I somehow forgot that MIT (and possibly other colleges too) tend not to reflect “the real world” but are their own little bubble. I thought about how the decisions of Churchwide Assembly would affect our ecumenical partnerships, and I was amazed and inspired by the work the ELCA does in America and globally, but even though I thought about how the decisions would affect my churches here (UniLu and LEM), I somehow failed to think about how I would transition back to life as a regular college student where normal conversation revolves around science, not God. (Though some would argue that it’s hard to have a conversation that doesn’t somehow include or relate to God, especially in science, but..) I do have a number of religious friends at MIT, and, in fact, have used Churchwide Assembly to start some good conversations with religious and non-religious friends about differences between different religions and my understanding of being Lutheran, but it’s still weird. Then again, I guess everything would be weird in relation to Churchwide, so I think it’s more that I wasn’t expecting it.

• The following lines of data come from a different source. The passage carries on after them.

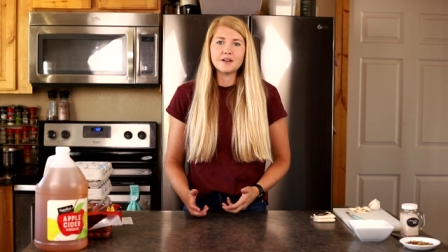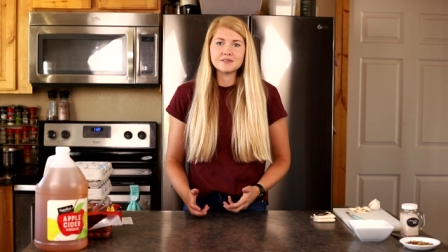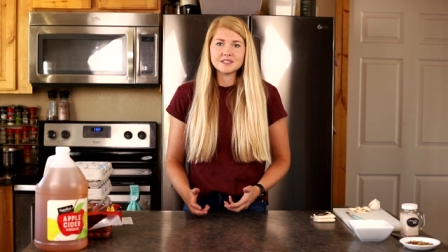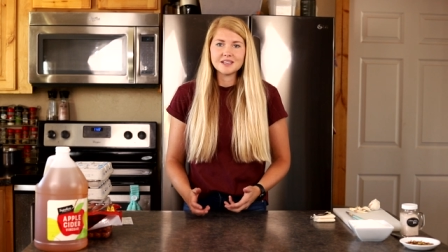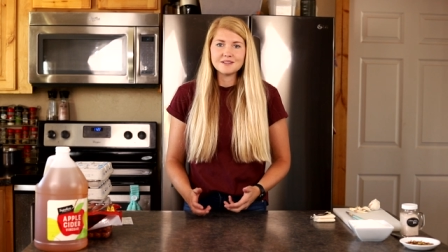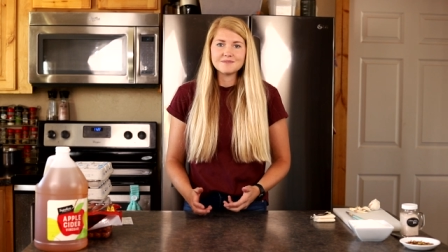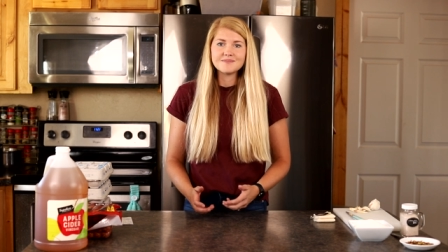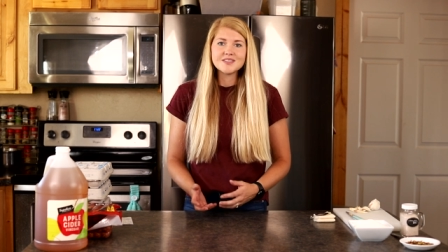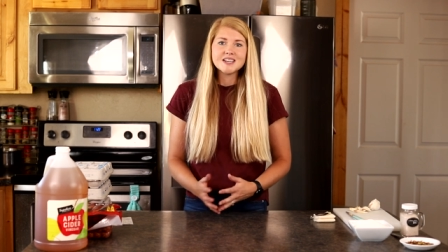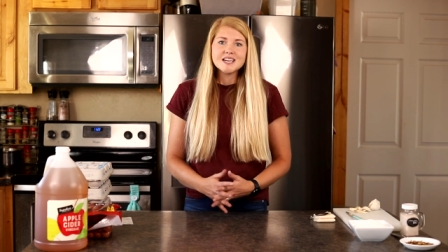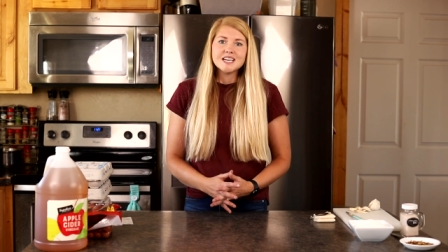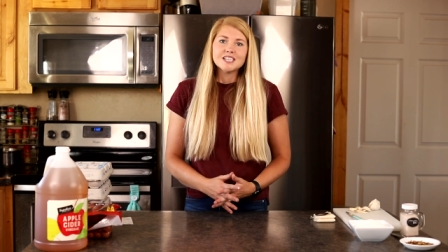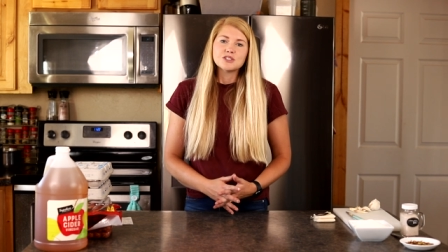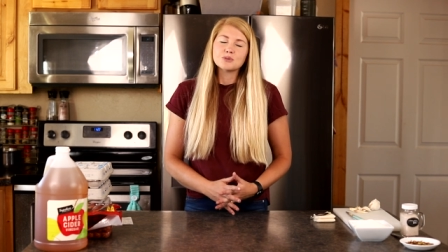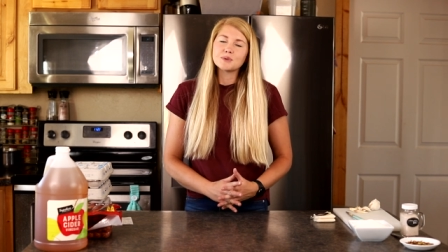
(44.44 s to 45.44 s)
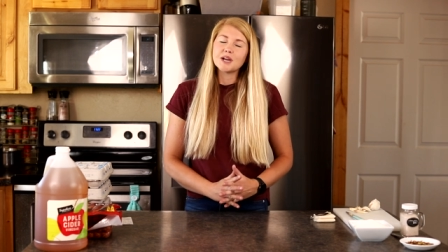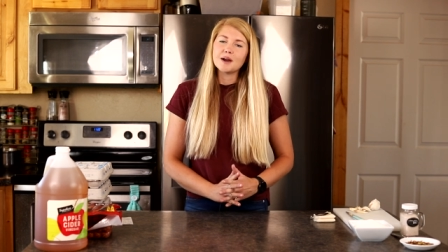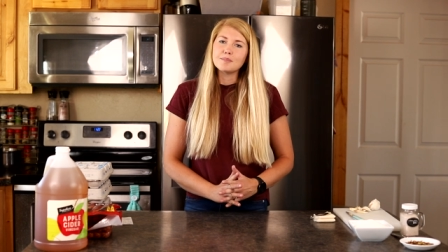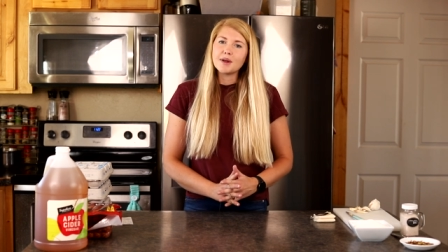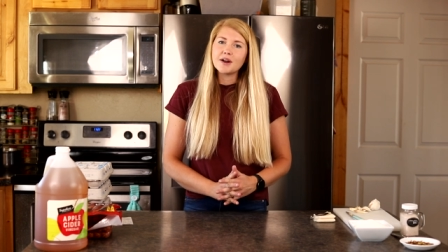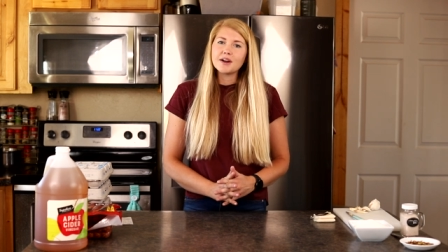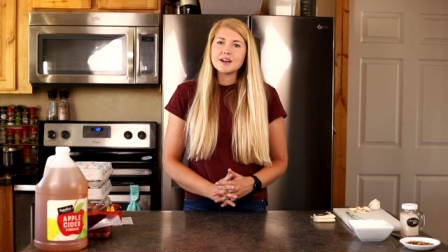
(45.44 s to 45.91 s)
loves them. So when we
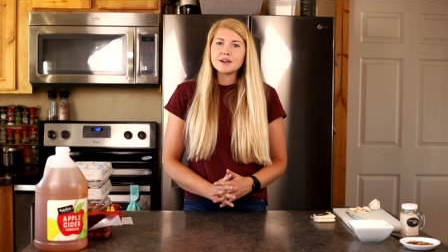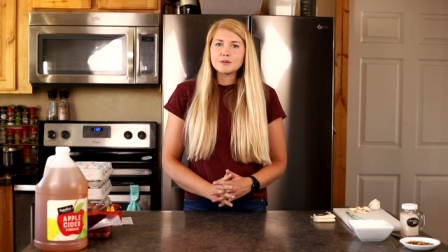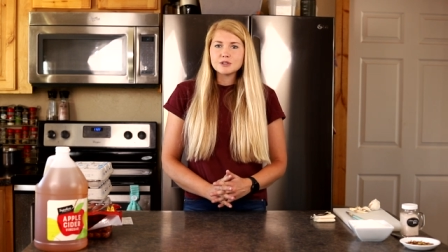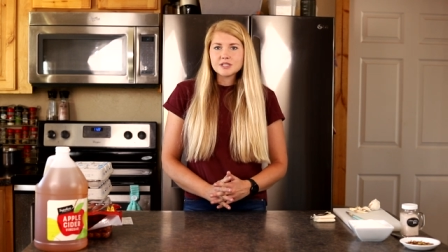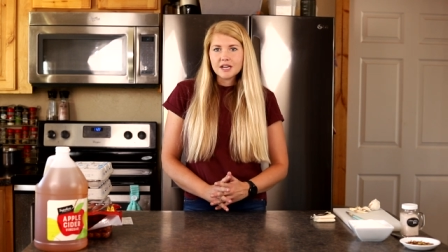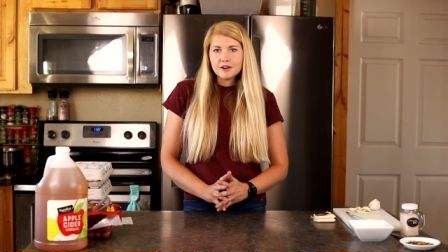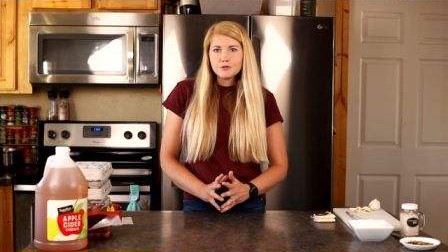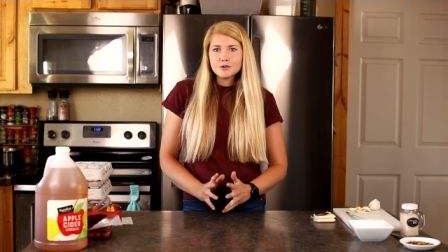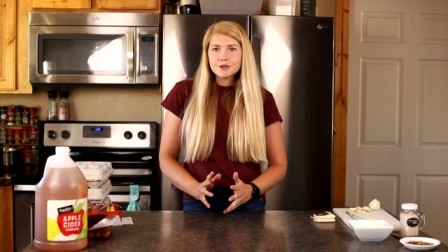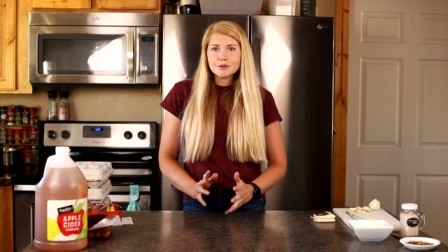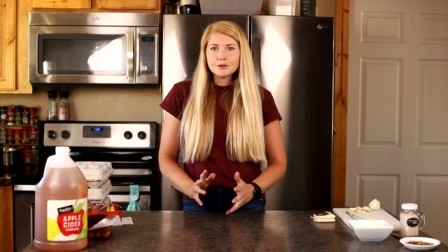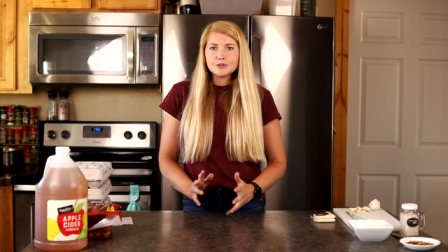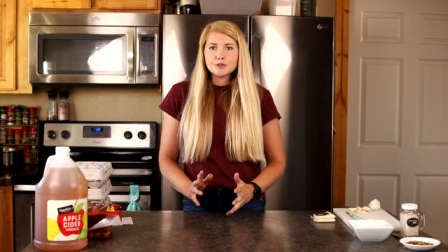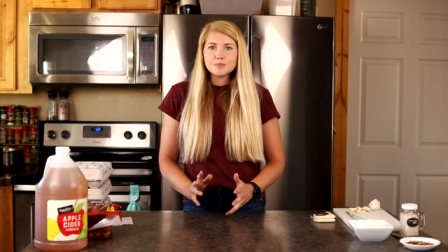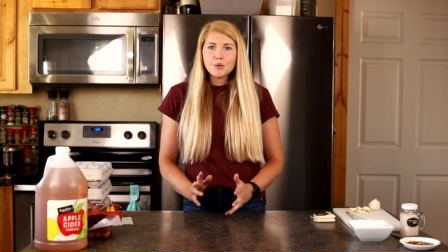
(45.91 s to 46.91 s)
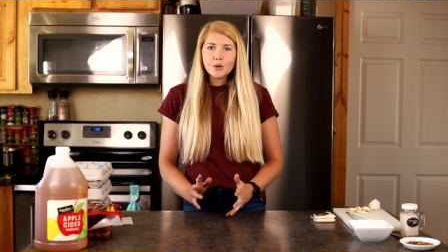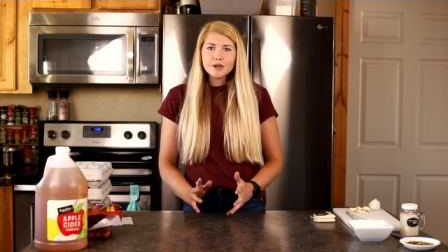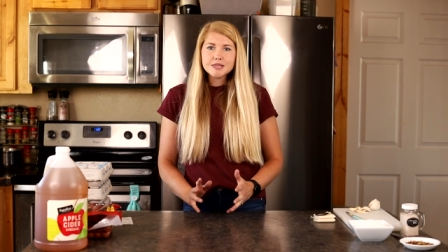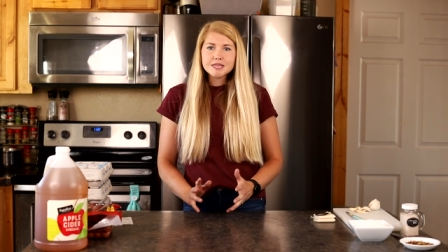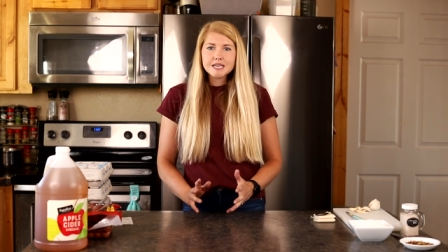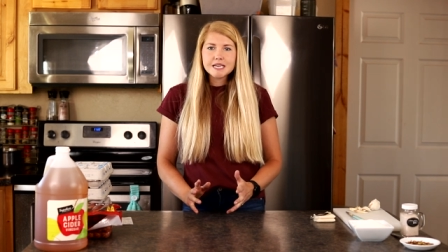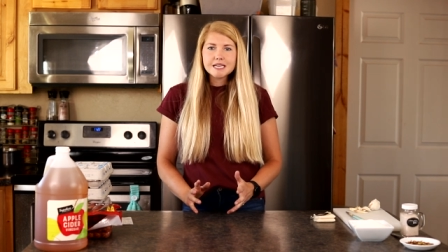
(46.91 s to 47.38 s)
got married, it was kind of one of those
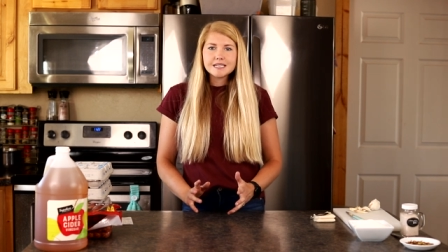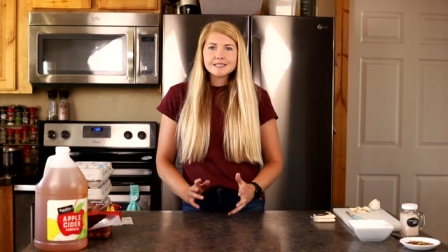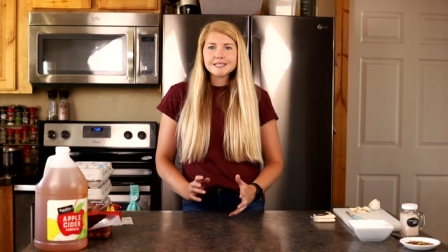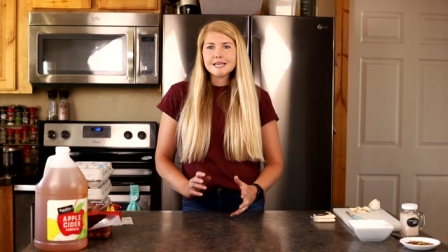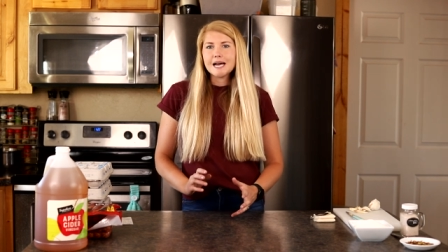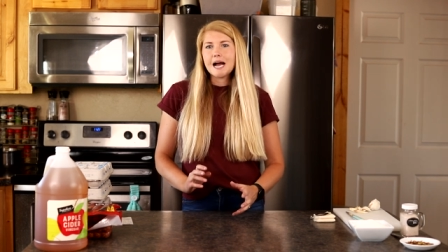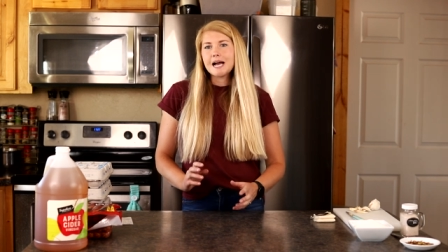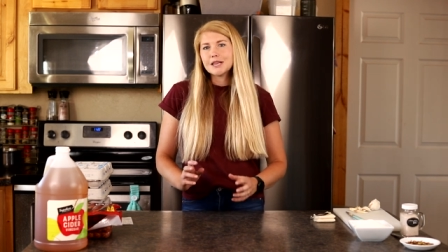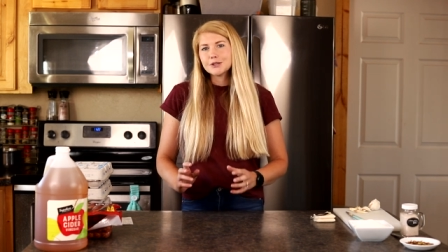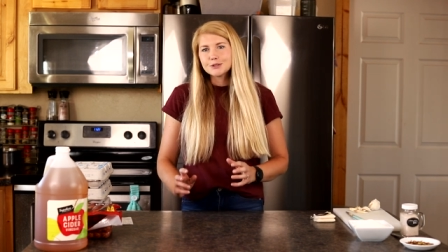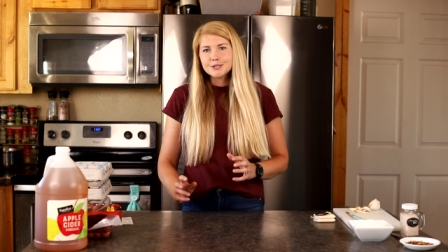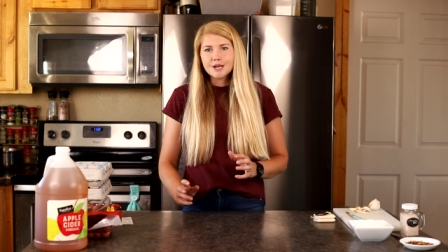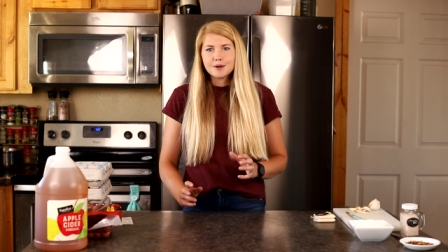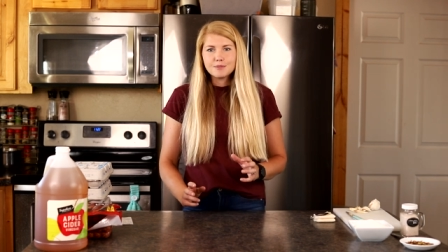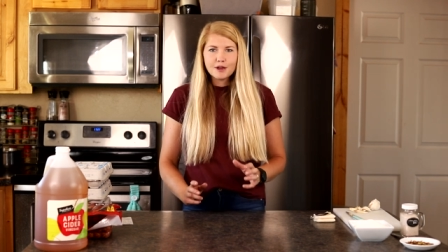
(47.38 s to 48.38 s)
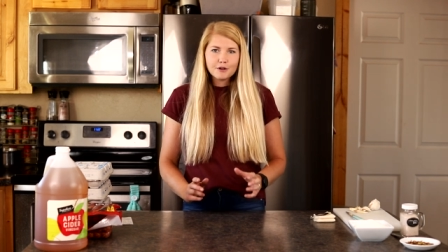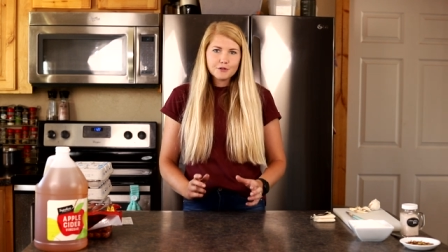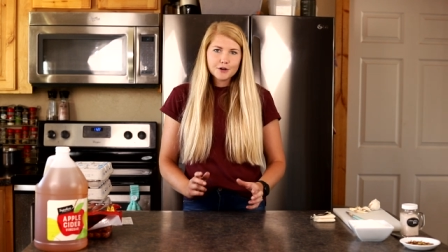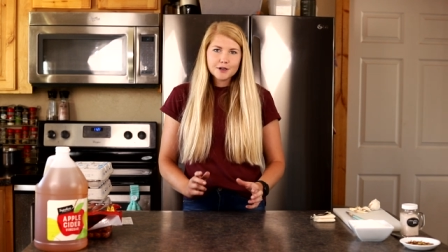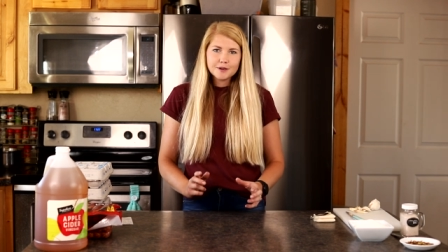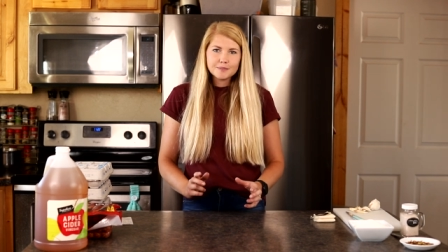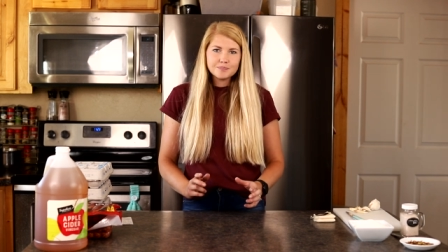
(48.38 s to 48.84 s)
important things that I learned how to make
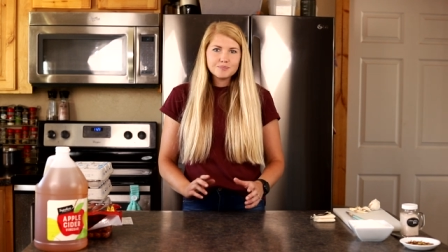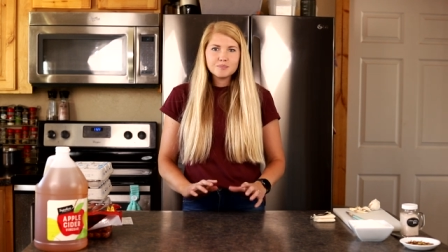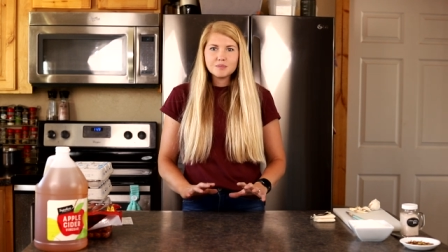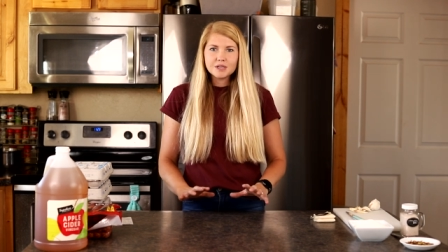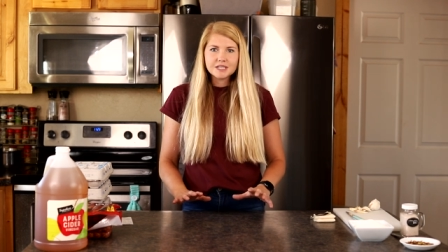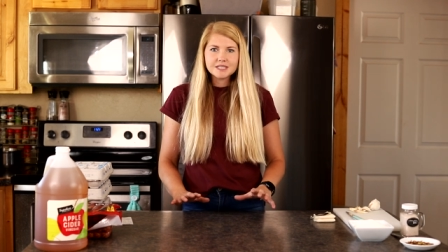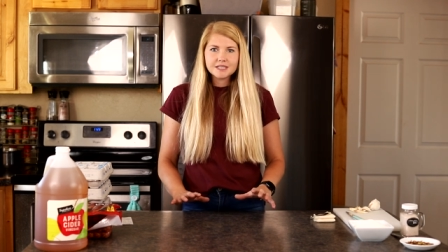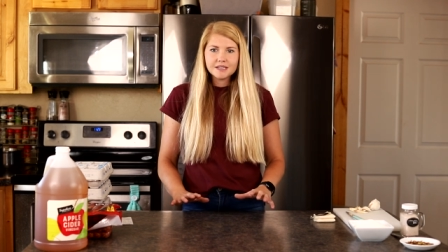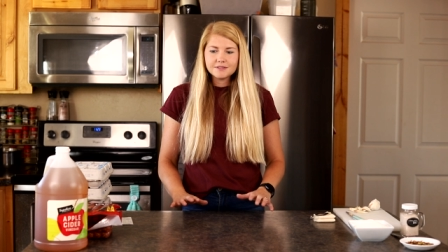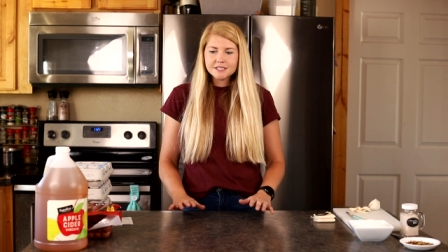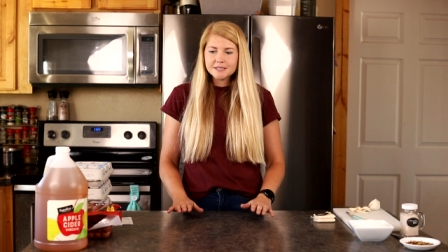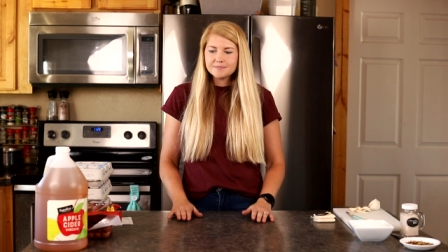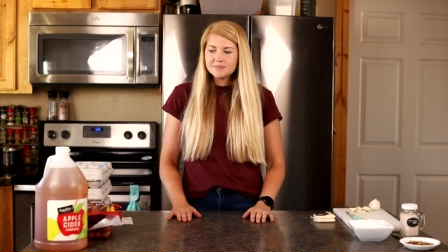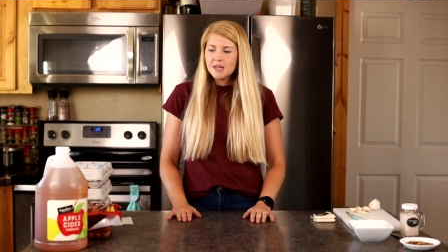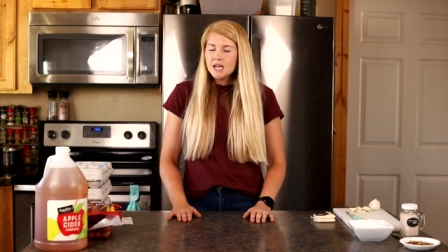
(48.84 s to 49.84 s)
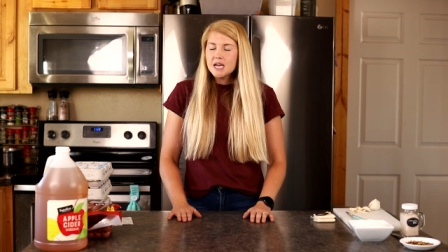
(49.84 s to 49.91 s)
for him because he loves it.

I am still processing things, but thoughts will be rather out of order now that I’m not thinking about things in the order in which they come up in debate. I have some half-written thoughts from the plane ride that I need to continue thinking about, plus general thoughts on the assembly and random things I noticed, plus the entry I promised on how awesome worship was. (The regrettable thing, as another voting member put it, is that it’s very hard to describe it such that you aren’t just making it seem like church is regularly boring, which it isn’t.)
August 23, 2009 at 23:40
I wonder, at times, at our division of life into “the real world” and
- the ivory tower
- the church / religion / spirituality
or even perhaps
- home life
Doesn’t God see all of these as real, filled with real people?
Welcome home.
August 23, 2009 at 23:44
Yeah, but it often seems like the spheres don’t intersect and even if God is in all of them, I leave one to go to another.